The federal judge Loretta Presska, head of the Court of the Southern District of New Yorkhe ordered the Argentine State to deliver its class D actions of YPF – self -experience to 51% of the company – as part of the historic sentence for the expropriation of 2012. The ruling establishes:
“For the reasons stated above, the demanding motion is accepted. The Republic must (i) transfer its YPF class D actions to a global custody account in BNYM in New York within 14 days after the date of this order; and (ii) instruct Bnym to initiate the transfer of the interest interests of the Republic in their YPF class D actions to the plaintiffs or their designated within a business day from the date on which the actions are deposited in the account ”.
Presska, a judge of vast trajectory in financial and corporate causes, also considered that an additional oral argument was not necessary and denied the request of the Argentine Government: “It is considered that an additional oral argument is considered to be necessary to the documents presented by the parties, and the request for oral argument of the Republic is denied,” says the text that the regional director of Latam Advisors, Sebastian Maril, says in the first instance.
The magistrate concluded ordering the administrative closure of open judicial files: “The Secretary of the Court is respectfully ordered to close the DKT files. No. 555 in 15 Civ. 02739 and DKT. No. 481 in 16 Civ. 08569”.
The background: from Kicillof’s epic to vulture funds
The ruling responds to the long legal battle that began when, during the second term of Cristina Kirchner, its Minister of Economy Axel Kicillof promoted the expropriation of YPF. At that time, Kirchnerism presented nationalization as an act of energy sovereignty, after acquiring 51% of the oil company that was in the hands of Repsol and the Petersen group of the Eskenazi family.

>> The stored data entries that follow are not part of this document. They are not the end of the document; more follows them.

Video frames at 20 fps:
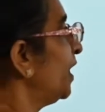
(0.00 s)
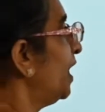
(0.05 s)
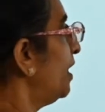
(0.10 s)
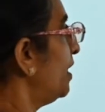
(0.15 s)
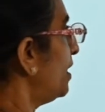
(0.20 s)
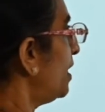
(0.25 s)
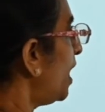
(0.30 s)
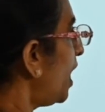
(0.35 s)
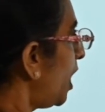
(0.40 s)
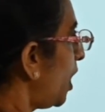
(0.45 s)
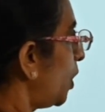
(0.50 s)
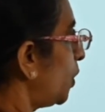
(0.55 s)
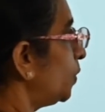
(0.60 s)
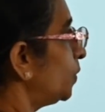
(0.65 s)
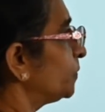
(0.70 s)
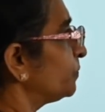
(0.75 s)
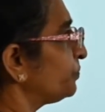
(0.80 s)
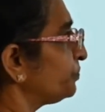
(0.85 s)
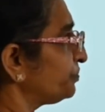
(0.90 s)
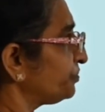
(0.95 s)
Now,
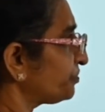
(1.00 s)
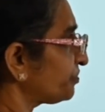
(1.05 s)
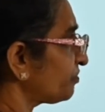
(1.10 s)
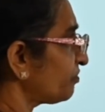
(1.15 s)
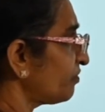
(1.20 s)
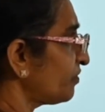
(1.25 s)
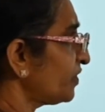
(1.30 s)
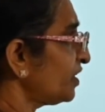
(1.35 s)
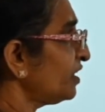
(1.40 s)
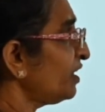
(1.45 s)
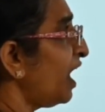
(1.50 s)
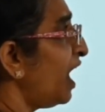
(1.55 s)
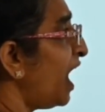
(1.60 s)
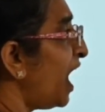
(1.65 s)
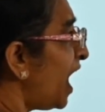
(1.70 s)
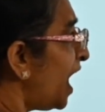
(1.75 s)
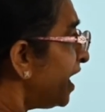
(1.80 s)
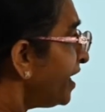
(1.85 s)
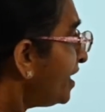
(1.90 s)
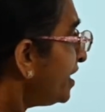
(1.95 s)

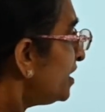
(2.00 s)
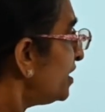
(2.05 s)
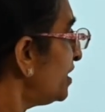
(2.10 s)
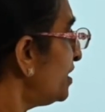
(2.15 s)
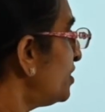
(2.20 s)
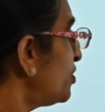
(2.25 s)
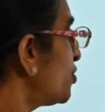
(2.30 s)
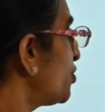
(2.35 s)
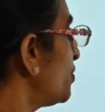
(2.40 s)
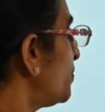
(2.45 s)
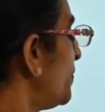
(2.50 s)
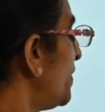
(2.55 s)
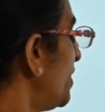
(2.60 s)
order, it should be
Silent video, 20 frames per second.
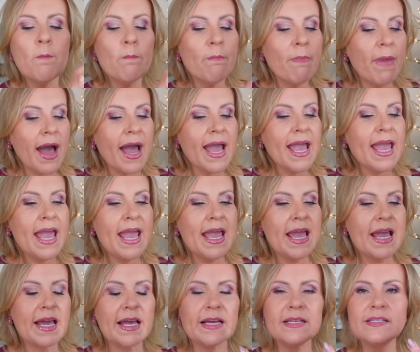My
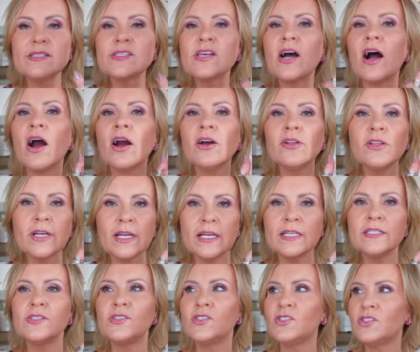hands are
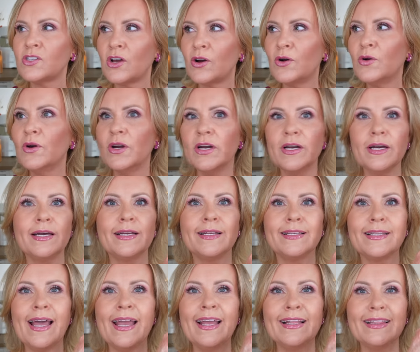looking so good
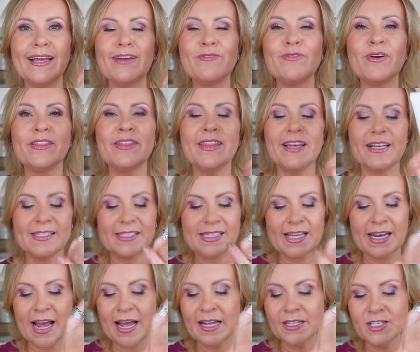lately with this,
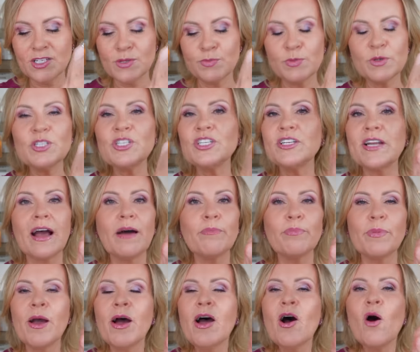and I'll just push it
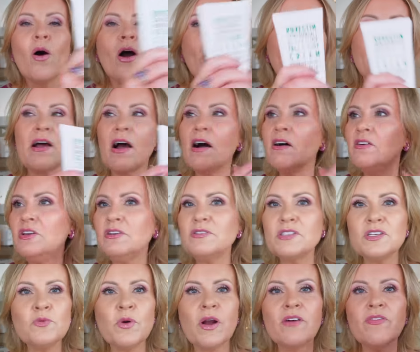up and I'll use
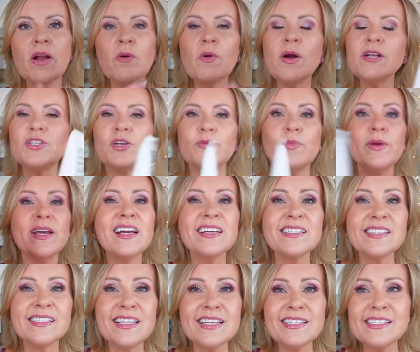it wherever I want to,
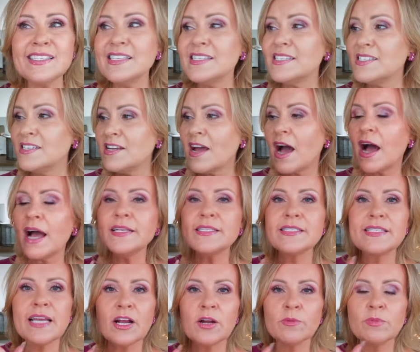because this is not
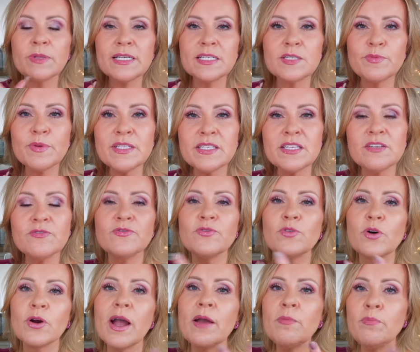terribly expensive
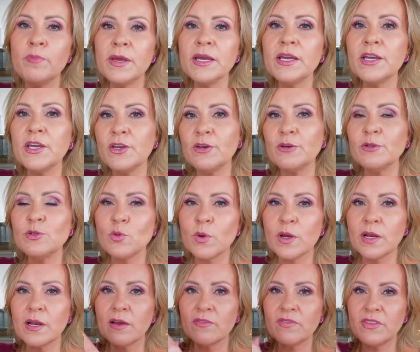for a big, huge
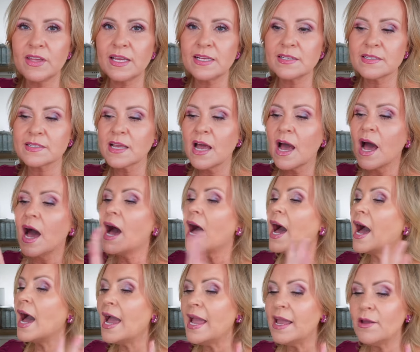one of these.
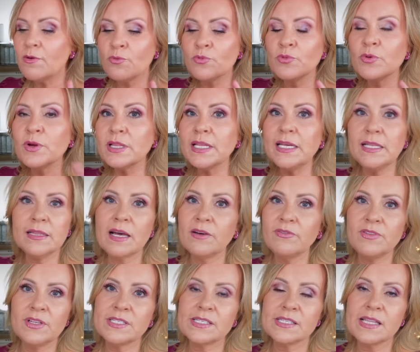I really
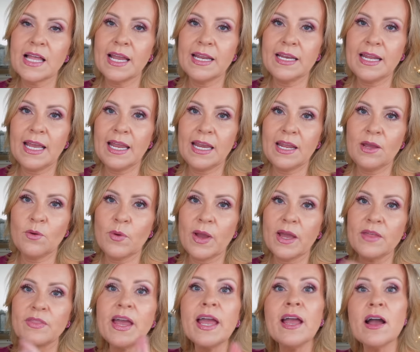love this line
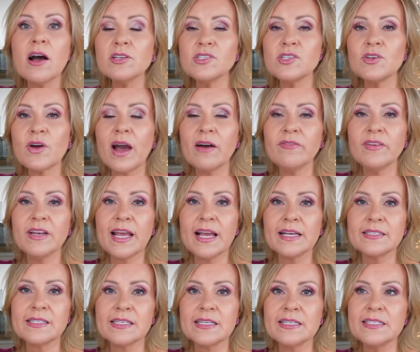anyway. They also have an
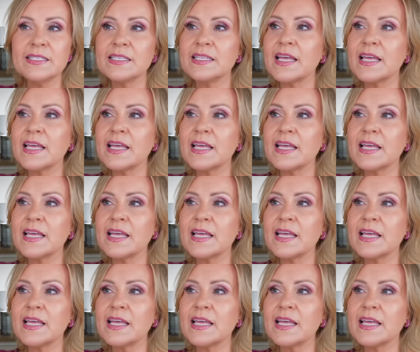essence.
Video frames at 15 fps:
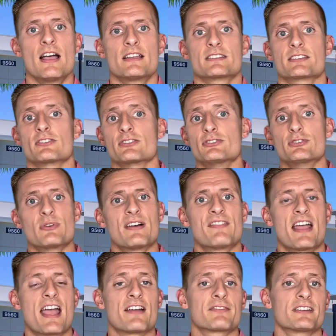So you do have
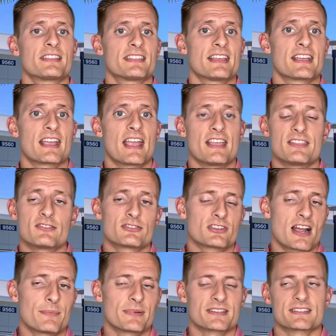everything in those
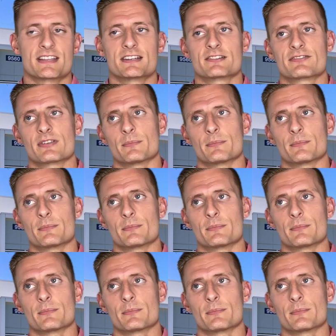shopping centers,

However, behind the operation a questioned financing scheme was hidden: the Eskenazi had entered YPF without putting their own weight. They bought their participation through an autophagous mechanism with future dividends, approved by Repsol and politically backed by Kirchnerism. When the profitability fell and the company was expropriated, Petersen entered default.
There began the litigation. The litigation rights of the Petersen group were acquired by the Burford Capital and Eton Park funds for a fraction of their eventual value, betting on a millionaire compensation in international courts. The play was perfect: in September 2023, Presska condemned Argentina to pay USD 16,100 million for not having made the public acquisition offer (OPA) to minority shareholders, as indicated by the company’s statute.
A historical irony
With this new ruling, the beneficiary funds – and potentially the Eskenazi family itself, through their participation in the litigation rights sold – could take control of YPF, the same company they acquired at the time without direct investment and with the promise of paying with future profits.
The Argentine government had requested an oral hearing to stop the transfer of shares, but Judge PRell rejected the order arguing that the documents presented were enough to decide.
Political and economic impact
This episode exposes the political, economic and legal cost of the decision taken in 2012. Kicillof, today Buenos Aires governor, defended nationalization as an epic battle against neoliberalism. More than a decade later, Argentina faces embargoes and the possible loss of control of its main oil company, while international litigation funds celebrate a ruling that, in fact, could make them the new YPF reference shareholders.
The history of “energy sovereignty” ends, paradoxically, in a New York court that orders the property of the national oil company to the global financial capital.